**Your instructions:** Starting with the line that contains "[0:05.00-0:06.00]" and ending with the last line of the entries, repeat exactly those lines and nothing else, pictures excluded.

::::::::

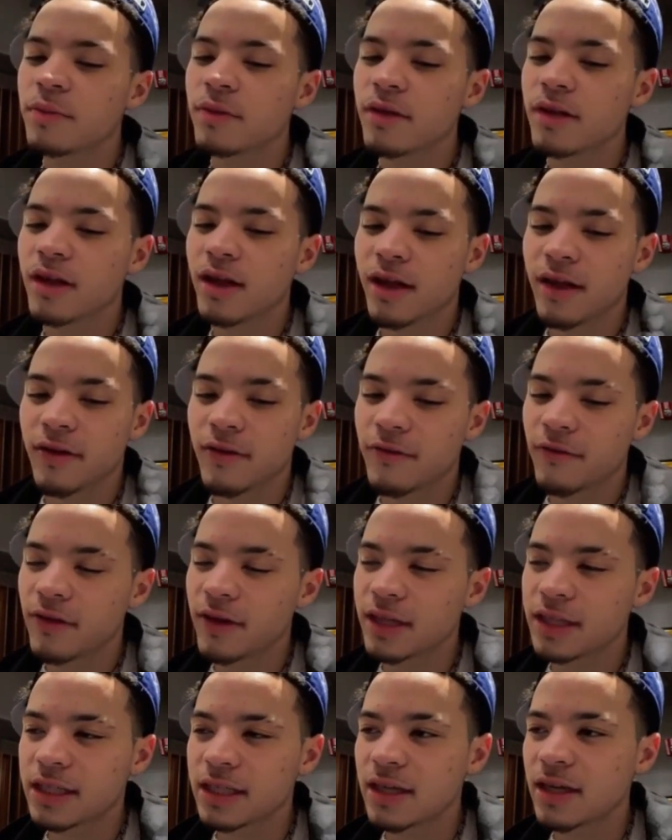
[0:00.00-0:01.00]
put like
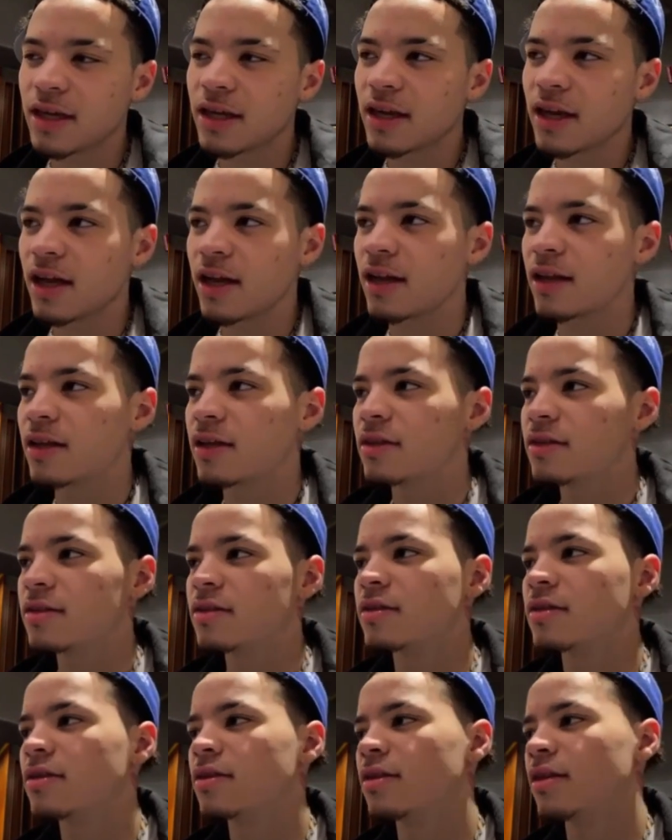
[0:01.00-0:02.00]
15 at
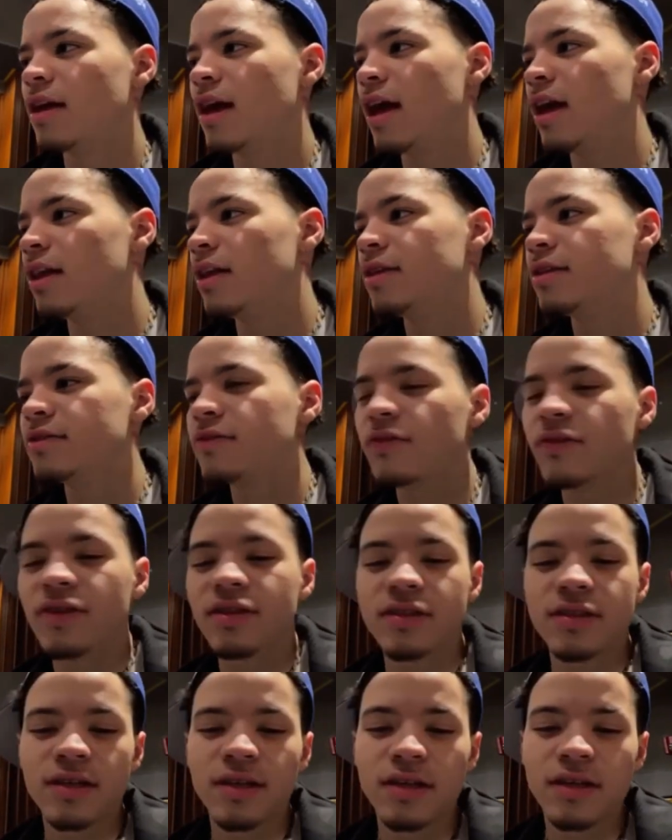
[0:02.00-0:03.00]
least. At least
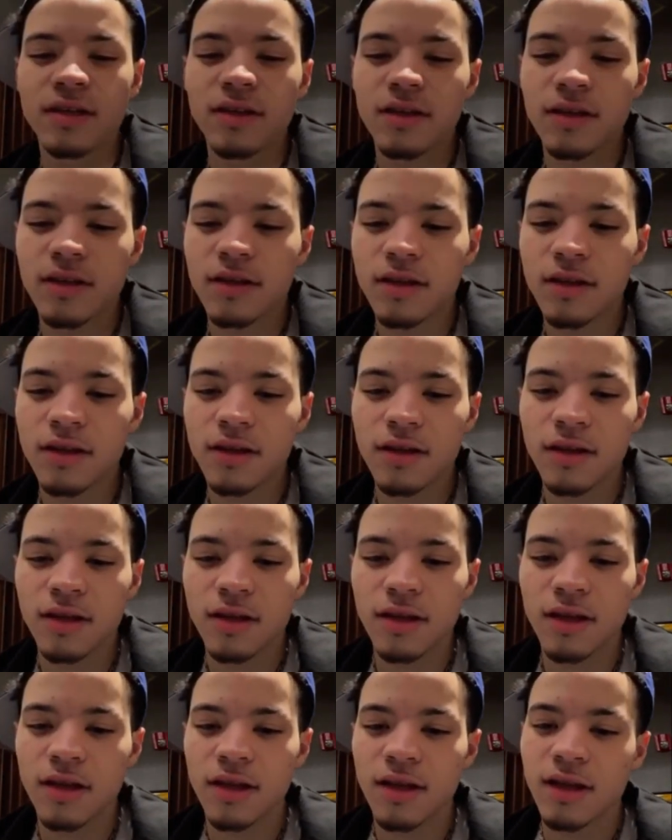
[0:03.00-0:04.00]
15,
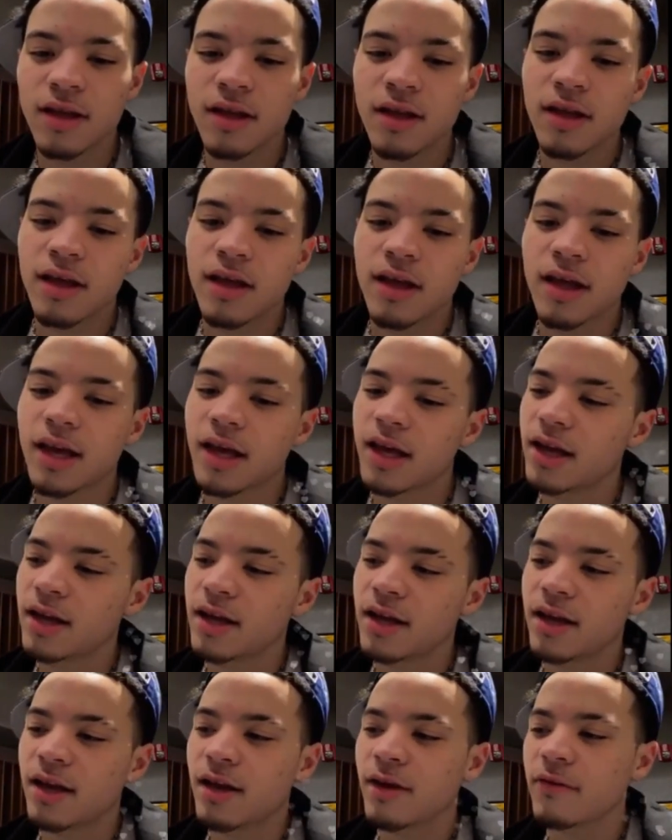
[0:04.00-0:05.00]

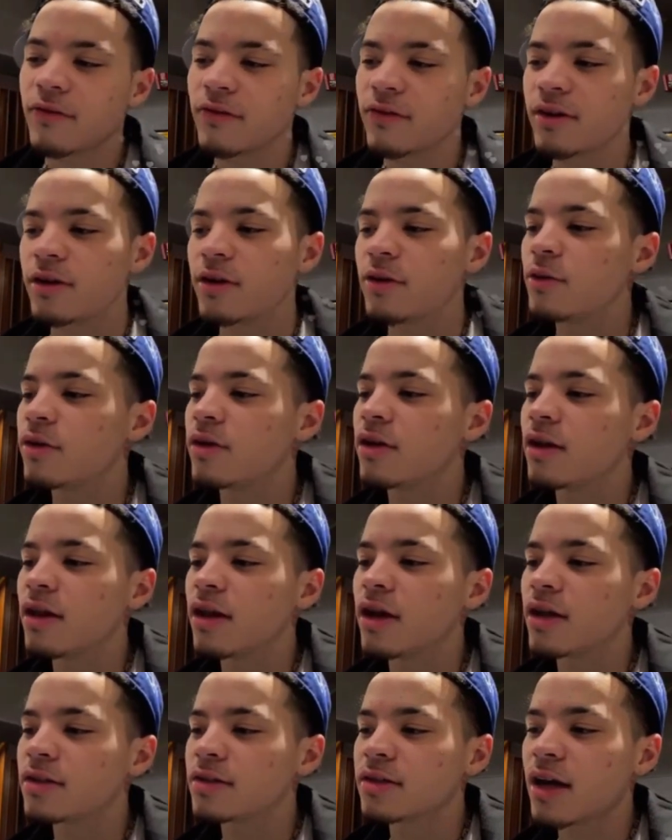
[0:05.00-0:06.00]
and then I'm finna do a
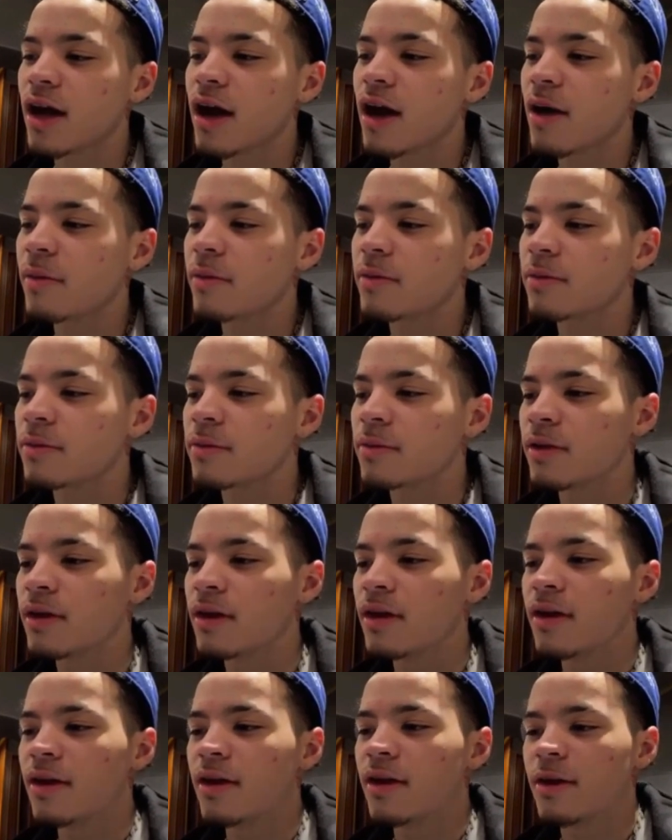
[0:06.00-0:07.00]
deluxe album
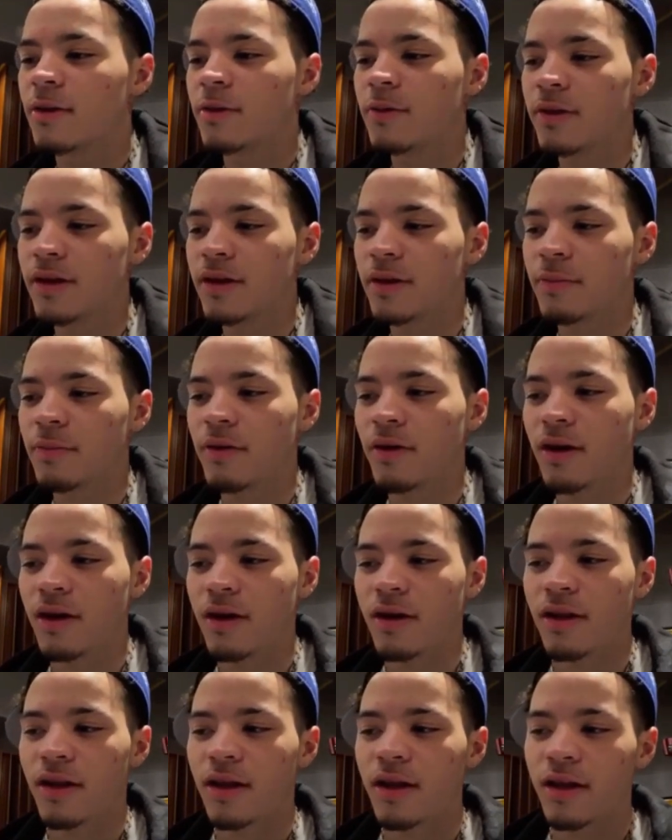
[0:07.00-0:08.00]
with
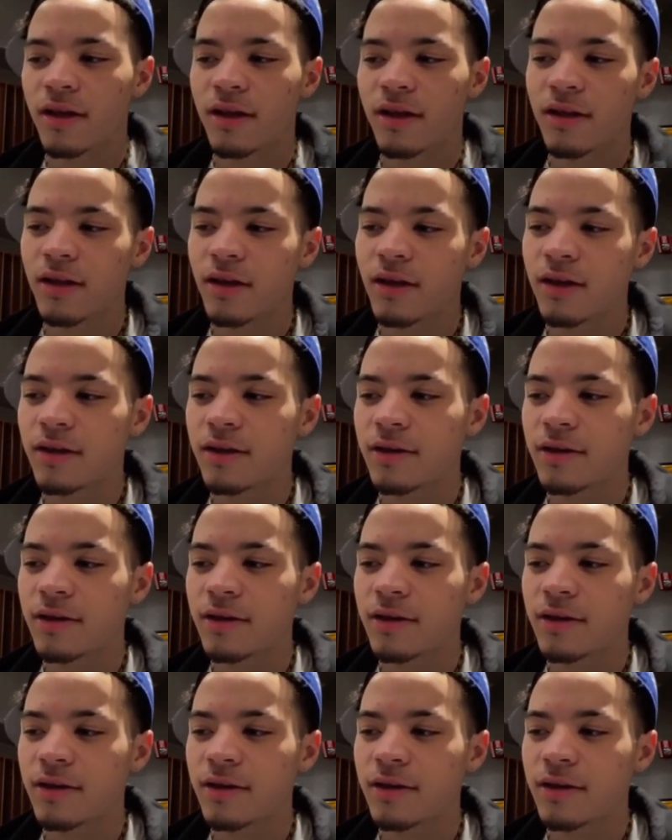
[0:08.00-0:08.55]
probably like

::::::::

**Exercise output:**
[0:05.00-0:06.00]
and then I'm finna do a
[0:06.00-0:07.00]
deluxe album
[0:07.00-0:08.00]
with
[0:08.00-0:08.55]
probably like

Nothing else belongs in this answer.